Babies love to look at faces, and gazing at their own in a toy mirror is no exception! Looking in a mirror is not only fun – it also helps your baby learn to focus and track images. As you look in the mirror  together, touch your baby's features and name each one.


Once your baby can grasp, they can create sound independently and start to understand cause and effect – they realise, "When I shake my rattle, it makes a sound!" Enjoy making different sounds with bells, shakers, xylophones and mini cymbals. Electronic activity centres give your baby the freedom to explore sound independently as they push and swipe the buttons and dials.

Develop your baby's auditory and listening skills through music play and story time. Play CDs and sing together – simple melodies with rhyme and repetition help teach the concepts of high and low, loud and soft, and early speech. Reading books aloud helps younger babies understand the rhythm of language, and fosters communication, vocabulary and imagination in older babies.



Touch helps your baby learn about their environment – they develop their tactile sense by feeling objects, and make emotional connections by touching people they love as well as other babies they encounter.

Create a sensory bag for tactile play – include soft feathers, large smooth shells, spiky nail brushes, fluffy scraps of fabric, felt or plastic balls, hard wooden blocks, squishy sponges, or woolly pompoms. (Supervise this activity for safety.)

Look for sensory blankets or soft activity toys with a few tactile elements – from crinkly fabric to smooth ribbons and plastic rings with ridges. The different textures will delight and surprise your baby!

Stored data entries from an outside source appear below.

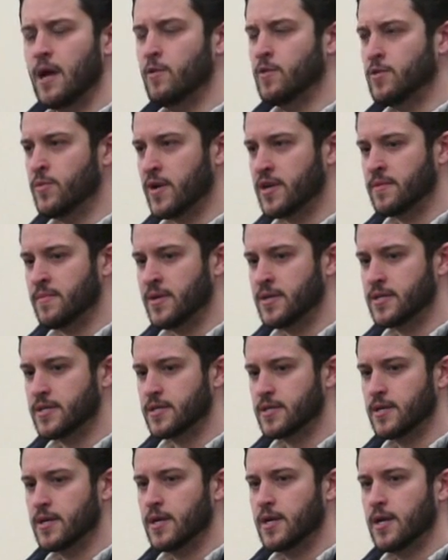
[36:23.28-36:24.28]
I wouldn't recommend
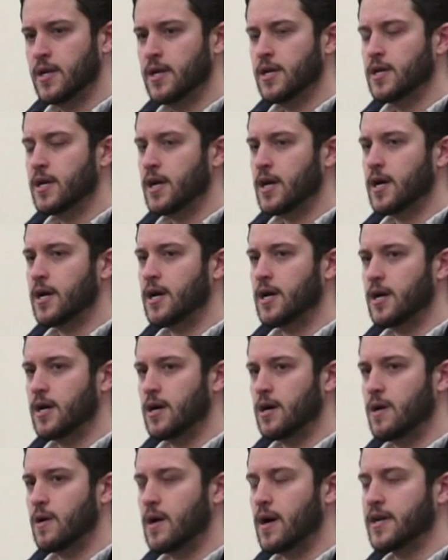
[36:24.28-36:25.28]
it.
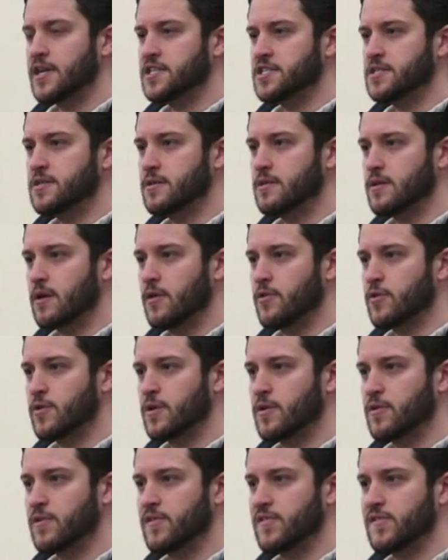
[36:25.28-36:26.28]
I guess the other
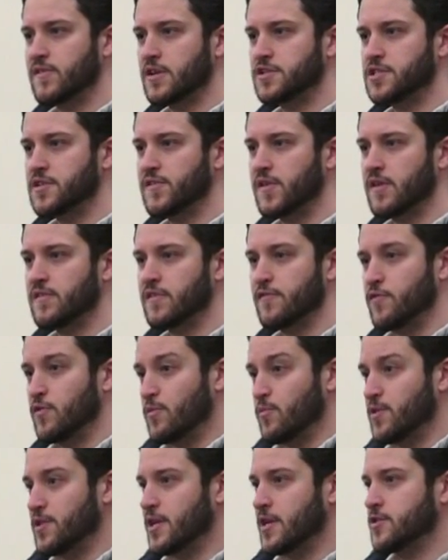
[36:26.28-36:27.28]
critical things I should say is if
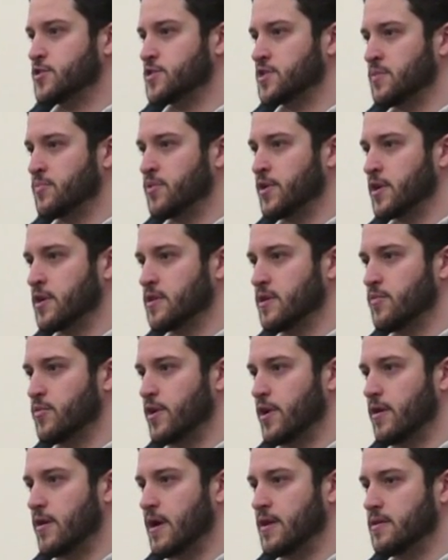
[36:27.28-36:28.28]
you're really interested in printing a
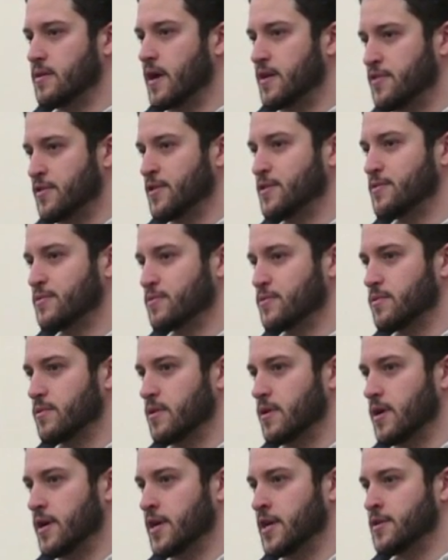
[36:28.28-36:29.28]
liberator, I, I think,
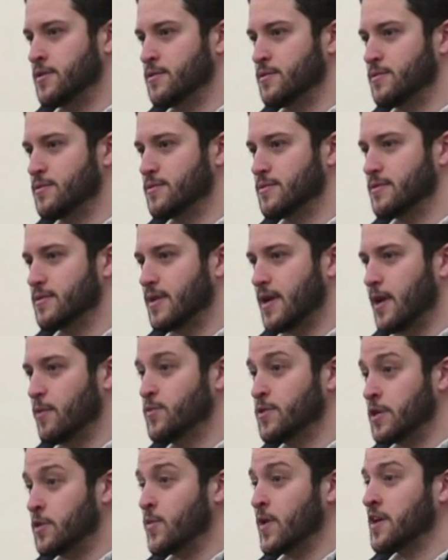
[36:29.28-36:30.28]
again, I
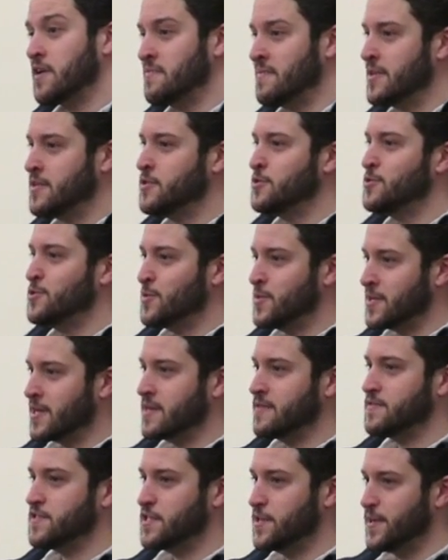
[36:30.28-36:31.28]
wouldn't recommend you doing
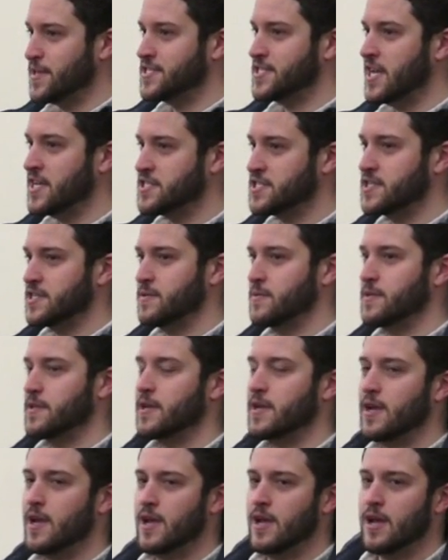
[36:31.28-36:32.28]
kind of serious testing with
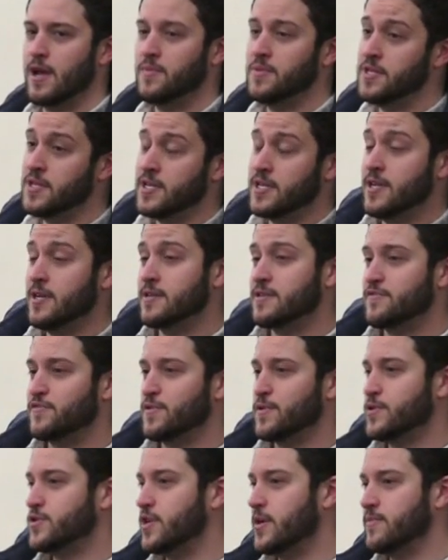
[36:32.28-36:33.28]
it. Uh, but then again, if
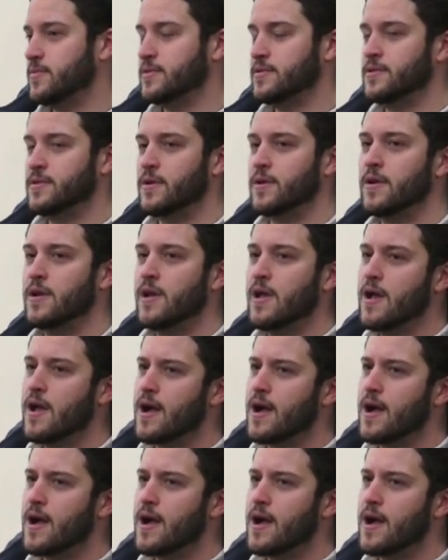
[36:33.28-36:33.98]
you're intrepid, you know.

Other opportunities for tactile play include: board books with textures like sandpaper, corrugated cardboard and fur; play dough; sandpit and water toys like sieves and watering cans; and non-toxic finger paints.

Taste and smell

Your baby's sense of taste and smell are fully developed at birth. They can identify which smells bring them comfort, such as the smell of their mother because of her breast milk. They can also distinguish between different tastes – salty, sweet, bitter and sour – though this doesn't come into play until they begin solids.

Stimulate your older baby's palate and encourage adventurous eating with a tasting pots game. Set up a plastic tray with small plastic containers of different foods like blueberries, grated cheese and yogurt. Smell each food together first, then taste it. Yum!

Explore smell with your baby on a tour of the park or garden. Enjoy natural fragrances – flowers like frangipanis and roses; herbs like mint and rosemary; plants like eucalyptus leaves or lavender. You can also create a set of smelling bottles for indoor play with fragrant items like soap, cinnamon, cloves, and a slice of citrus fruit.